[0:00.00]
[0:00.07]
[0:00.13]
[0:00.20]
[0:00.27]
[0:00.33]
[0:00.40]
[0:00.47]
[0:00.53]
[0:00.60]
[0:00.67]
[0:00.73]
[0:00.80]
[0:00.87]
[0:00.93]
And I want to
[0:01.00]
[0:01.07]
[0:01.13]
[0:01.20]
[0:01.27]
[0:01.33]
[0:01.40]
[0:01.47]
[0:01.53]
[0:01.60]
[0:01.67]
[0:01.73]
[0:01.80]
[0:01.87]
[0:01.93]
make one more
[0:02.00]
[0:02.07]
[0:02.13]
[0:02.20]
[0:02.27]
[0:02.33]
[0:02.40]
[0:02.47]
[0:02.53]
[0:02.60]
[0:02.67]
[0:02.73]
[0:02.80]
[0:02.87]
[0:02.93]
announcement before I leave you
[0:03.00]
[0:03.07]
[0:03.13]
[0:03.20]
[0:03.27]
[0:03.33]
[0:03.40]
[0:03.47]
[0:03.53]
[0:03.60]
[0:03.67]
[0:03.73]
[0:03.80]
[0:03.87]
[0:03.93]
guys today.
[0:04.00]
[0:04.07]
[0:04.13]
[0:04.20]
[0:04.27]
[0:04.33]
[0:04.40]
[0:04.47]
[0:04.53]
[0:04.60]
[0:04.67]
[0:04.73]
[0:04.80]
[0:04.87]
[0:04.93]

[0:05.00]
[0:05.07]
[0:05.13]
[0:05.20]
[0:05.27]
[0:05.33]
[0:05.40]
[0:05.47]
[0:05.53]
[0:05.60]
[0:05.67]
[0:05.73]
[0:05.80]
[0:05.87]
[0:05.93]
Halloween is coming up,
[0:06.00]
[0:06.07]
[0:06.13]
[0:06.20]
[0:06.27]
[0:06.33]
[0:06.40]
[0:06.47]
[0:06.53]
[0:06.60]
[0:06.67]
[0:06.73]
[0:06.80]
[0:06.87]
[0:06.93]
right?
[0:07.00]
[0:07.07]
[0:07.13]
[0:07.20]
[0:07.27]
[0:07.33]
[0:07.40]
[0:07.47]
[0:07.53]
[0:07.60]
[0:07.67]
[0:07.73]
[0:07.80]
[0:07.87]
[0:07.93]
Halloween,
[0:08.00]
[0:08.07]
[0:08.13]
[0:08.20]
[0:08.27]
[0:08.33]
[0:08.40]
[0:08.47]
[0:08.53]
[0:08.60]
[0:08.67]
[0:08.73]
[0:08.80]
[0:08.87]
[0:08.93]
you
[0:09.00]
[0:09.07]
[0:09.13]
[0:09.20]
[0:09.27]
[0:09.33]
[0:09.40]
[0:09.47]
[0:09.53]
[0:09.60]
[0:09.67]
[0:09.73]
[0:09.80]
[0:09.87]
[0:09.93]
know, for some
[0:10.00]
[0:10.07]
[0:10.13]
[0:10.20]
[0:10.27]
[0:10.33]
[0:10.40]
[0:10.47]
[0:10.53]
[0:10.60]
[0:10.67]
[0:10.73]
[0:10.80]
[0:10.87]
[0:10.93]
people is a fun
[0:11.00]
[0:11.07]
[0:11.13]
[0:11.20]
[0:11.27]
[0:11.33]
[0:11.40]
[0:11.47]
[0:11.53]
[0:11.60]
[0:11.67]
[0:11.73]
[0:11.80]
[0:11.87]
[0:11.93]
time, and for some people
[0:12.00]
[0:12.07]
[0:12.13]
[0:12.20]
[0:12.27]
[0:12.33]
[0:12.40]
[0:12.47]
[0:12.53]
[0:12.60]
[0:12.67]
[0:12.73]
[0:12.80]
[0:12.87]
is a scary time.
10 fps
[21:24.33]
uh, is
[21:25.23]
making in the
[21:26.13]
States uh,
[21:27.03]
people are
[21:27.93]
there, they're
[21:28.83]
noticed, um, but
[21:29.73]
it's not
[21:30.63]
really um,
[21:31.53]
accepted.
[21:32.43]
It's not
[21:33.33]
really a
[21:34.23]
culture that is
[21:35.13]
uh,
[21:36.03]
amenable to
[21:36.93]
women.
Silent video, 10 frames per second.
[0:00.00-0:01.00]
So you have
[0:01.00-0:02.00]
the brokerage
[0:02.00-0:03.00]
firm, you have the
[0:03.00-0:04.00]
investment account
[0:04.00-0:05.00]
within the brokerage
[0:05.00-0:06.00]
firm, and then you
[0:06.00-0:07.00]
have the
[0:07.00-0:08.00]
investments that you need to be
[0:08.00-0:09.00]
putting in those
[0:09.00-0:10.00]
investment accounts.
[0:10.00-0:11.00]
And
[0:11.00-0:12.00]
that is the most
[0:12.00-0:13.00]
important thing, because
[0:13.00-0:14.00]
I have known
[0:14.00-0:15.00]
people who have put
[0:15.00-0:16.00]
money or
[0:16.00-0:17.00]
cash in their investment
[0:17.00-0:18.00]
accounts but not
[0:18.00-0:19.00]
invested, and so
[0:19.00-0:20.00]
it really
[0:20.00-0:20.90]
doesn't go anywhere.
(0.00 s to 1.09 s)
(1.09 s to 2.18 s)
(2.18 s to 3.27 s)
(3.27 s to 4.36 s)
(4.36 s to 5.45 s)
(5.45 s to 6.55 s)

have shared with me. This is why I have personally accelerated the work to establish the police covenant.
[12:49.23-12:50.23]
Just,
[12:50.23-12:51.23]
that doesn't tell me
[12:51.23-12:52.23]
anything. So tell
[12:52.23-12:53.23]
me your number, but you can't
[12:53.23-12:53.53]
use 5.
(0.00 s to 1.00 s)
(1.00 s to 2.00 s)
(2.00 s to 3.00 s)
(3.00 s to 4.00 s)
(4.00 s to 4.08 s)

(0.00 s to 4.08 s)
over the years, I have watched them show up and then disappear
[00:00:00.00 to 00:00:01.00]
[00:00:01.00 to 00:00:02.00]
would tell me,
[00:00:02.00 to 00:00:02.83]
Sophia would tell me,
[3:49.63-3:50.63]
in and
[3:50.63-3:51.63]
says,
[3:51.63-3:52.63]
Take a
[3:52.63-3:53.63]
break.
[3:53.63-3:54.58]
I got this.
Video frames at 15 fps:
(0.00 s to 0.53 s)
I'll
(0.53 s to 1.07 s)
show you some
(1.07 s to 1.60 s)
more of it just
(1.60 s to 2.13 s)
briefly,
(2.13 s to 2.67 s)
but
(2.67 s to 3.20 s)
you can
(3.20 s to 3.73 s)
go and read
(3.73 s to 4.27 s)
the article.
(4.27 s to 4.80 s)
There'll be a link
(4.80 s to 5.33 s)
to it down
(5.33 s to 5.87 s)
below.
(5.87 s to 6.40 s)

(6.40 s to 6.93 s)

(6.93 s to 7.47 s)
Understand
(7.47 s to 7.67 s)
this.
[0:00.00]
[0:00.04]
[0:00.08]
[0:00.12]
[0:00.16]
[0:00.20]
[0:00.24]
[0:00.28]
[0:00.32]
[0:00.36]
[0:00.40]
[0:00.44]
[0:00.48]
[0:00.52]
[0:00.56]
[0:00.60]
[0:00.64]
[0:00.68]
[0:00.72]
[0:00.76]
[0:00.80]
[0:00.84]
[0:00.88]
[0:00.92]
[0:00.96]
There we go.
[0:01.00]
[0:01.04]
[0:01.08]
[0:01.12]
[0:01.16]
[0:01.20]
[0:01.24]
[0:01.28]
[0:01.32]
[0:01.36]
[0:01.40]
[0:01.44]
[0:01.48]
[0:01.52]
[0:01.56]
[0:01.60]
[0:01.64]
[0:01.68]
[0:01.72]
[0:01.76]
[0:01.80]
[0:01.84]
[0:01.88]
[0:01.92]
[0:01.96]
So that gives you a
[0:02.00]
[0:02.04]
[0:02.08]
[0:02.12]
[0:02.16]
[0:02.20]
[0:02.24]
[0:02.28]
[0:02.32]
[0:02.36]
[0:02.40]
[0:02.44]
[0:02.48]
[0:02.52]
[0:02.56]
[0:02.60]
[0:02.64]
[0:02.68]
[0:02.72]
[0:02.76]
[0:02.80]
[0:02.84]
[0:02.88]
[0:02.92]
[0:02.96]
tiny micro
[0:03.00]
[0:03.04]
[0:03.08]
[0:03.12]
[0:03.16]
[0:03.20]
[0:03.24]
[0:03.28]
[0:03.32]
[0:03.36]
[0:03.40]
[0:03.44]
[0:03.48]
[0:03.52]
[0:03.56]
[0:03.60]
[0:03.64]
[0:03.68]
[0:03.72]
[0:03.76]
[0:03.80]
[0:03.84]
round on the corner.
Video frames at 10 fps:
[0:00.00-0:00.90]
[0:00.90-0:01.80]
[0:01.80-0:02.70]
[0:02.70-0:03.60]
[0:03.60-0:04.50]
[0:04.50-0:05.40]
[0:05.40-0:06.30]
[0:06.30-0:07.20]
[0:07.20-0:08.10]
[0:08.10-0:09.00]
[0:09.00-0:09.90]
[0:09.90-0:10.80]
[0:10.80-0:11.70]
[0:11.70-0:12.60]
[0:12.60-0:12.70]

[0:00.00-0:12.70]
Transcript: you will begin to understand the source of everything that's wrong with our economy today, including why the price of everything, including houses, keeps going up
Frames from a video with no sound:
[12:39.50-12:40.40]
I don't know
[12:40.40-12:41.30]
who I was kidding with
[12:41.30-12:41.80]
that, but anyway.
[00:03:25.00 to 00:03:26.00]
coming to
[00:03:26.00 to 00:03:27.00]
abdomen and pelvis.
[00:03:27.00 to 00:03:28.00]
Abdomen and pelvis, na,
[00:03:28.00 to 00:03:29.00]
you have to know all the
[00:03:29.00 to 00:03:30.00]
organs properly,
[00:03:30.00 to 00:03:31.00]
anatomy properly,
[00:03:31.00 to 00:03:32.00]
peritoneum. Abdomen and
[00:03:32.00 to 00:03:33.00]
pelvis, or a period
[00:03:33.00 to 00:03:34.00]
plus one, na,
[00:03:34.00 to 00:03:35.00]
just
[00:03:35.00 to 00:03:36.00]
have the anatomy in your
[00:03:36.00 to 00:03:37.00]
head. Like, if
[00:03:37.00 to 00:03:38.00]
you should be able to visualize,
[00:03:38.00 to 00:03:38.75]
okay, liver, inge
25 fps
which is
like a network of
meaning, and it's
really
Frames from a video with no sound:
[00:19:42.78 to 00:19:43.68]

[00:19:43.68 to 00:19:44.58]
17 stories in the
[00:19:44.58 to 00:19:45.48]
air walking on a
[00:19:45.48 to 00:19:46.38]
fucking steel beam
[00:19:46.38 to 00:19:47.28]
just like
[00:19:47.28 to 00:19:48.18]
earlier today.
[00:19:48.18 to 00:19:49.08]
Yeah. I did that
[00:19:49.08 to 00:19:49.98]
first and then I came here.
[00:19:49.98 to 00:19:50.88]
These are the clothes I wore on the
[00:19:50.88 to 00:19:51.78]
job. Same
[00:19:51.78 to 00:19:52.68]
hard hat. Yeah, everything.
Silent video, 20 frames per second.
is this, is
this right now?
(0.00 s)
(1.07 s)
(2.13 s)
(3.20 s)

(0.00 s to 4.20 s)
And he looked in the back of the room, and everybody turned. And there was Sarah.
◆ ◆ ◆
| WHAT TO PRODUCE |
Write out, from the lines above, only those from the line with "Silent video, 10 frames per second." to the line with "(4.36 s to 5.45 s)", exactly as given, including the first and the last.

| PROBLEM SOLUTION |
Silent video, 10 frames per second.
[0:00.00-0:01.00]
So you have
[0:01.00-0:02.00]
the brokerage
[0:02.00-0:03.00]
firm, you have the
[0:03.00-0:04.00]
investment account
[0:04.00-0:05.00]
within the brokerage
[0:05.00-0:06.00]
firm, and then you
[0:06.00-0:07.00]
have the
[0:07.00-0:08.00]
investments that you need to be
[0:08.00-0:09.00]
putting in those
[0:09.00-0:10.00]
investment accounts.
[0:10.00-0:11.00]
And
[0:11.00-0:12.00]
that is the most
[0:12.00-0:13.00]
important thing, because
[0:13.00-0:14.00]
I have known
[0:14.00-0:15.00]
people who have put
[0:15.00-0:16.00]
money or
[0:16.00-0:17.00]
cash in their investment
[0:17.00-0:18.00]
accounts but not
[0:18.00-0:19.00]
invested, and so
[0:19.00-0:20.00]
it really
[0:20.00-0:20.90]
doesn't go anywhere.
(0.00 s to 1.09 s)
(1.09 s to 2.18 s)
(2.18 s to 3.27 s)
(3.27 s to 4.36 s)
(4.36 s to 5.45 s)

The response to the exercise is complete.